Не смотря на всю мрачность сего места, меня всегда сюда тянуло. Очевидно, из-за этих самых деревьев. Они были такие же одинокие и ненужные в этом мире гибберлингов, как и я сама.
Про Бора уже давно не было никаких вестей. Не скажу, что я не волновалась, не переживала. И всё же нечто внутри твёрдо убеждало меня, что с ним всё в порядке.
Помнится, как змейка на руке несколько раз как бы пульсировала, предупреждая, что Бор в опасности. Я тут же вскакивала и молилась Святым Великомученикам да Тенсесу. Мне приходилось крепко верить, убеждать себя, что эта молитва помогает.
А вот сейчас змейка «молчала». Уже несколько дней «молчала». Но это не пугало меня. А разум охватило странное умиротворение… та самая уверенность, что всё в порядке.
С каждым днём совершать прогулки было всё труднее. Эта тяжесть в животе, боль в пояснице… И если бы не помощь Аксиньи Вербовой, которая взяла на себя роль старшей сестры, мне было бы очень трудно.
А ещё постоянно тянуло в лес, или в поле… к озеру… В последнее время стала сниться мать… Судя по всему, это были какие-то признаки приближающихся родов. Хотелось очутиться либо в «добрых местах», либо быть в окружении близких лиц.
Это всё страхи. Бороться с ними с каждым днём было всё труднее…
Сегодня было тихая погода. Вечерний город погружался в сон. Тут и там зажигали огни. А в небе стали появляться яркие точки звёзд.

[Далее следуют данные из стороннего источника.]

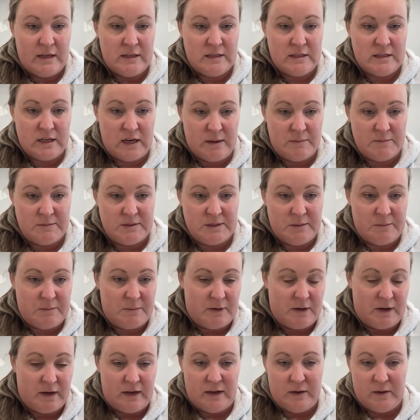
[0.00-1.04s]
times it
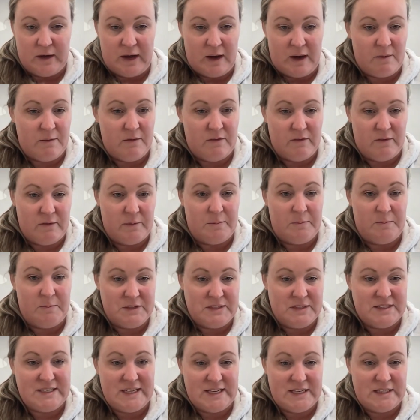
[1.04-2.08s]
by however
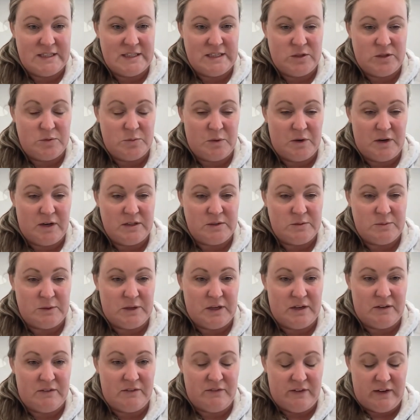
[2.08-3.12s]
percentage-wise we're
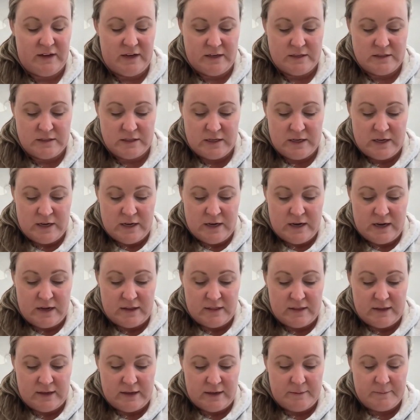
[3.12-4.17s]
going to feed,
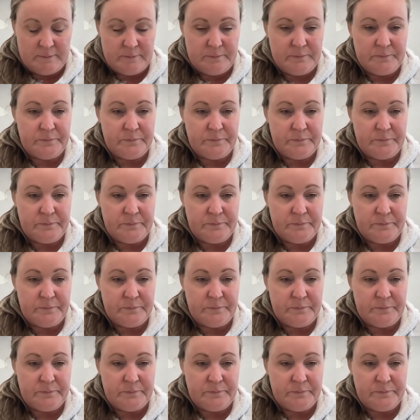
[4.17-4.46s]
and then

Я коснулась ствола одной из елей.
Старое дерево… и ещё уставшее… В нём не было бодрости, присущей молодым побегам и росткам. Эта ель много повидала на своём веку.
Интересно, чего я его выбрала из всех этих деревьев? Наверное, это от того, что оно единственное, кто не спало этой зимой. Поначалу ель «молчала». На все попытки поговорить, она замыкалась, глядя в небесную высь.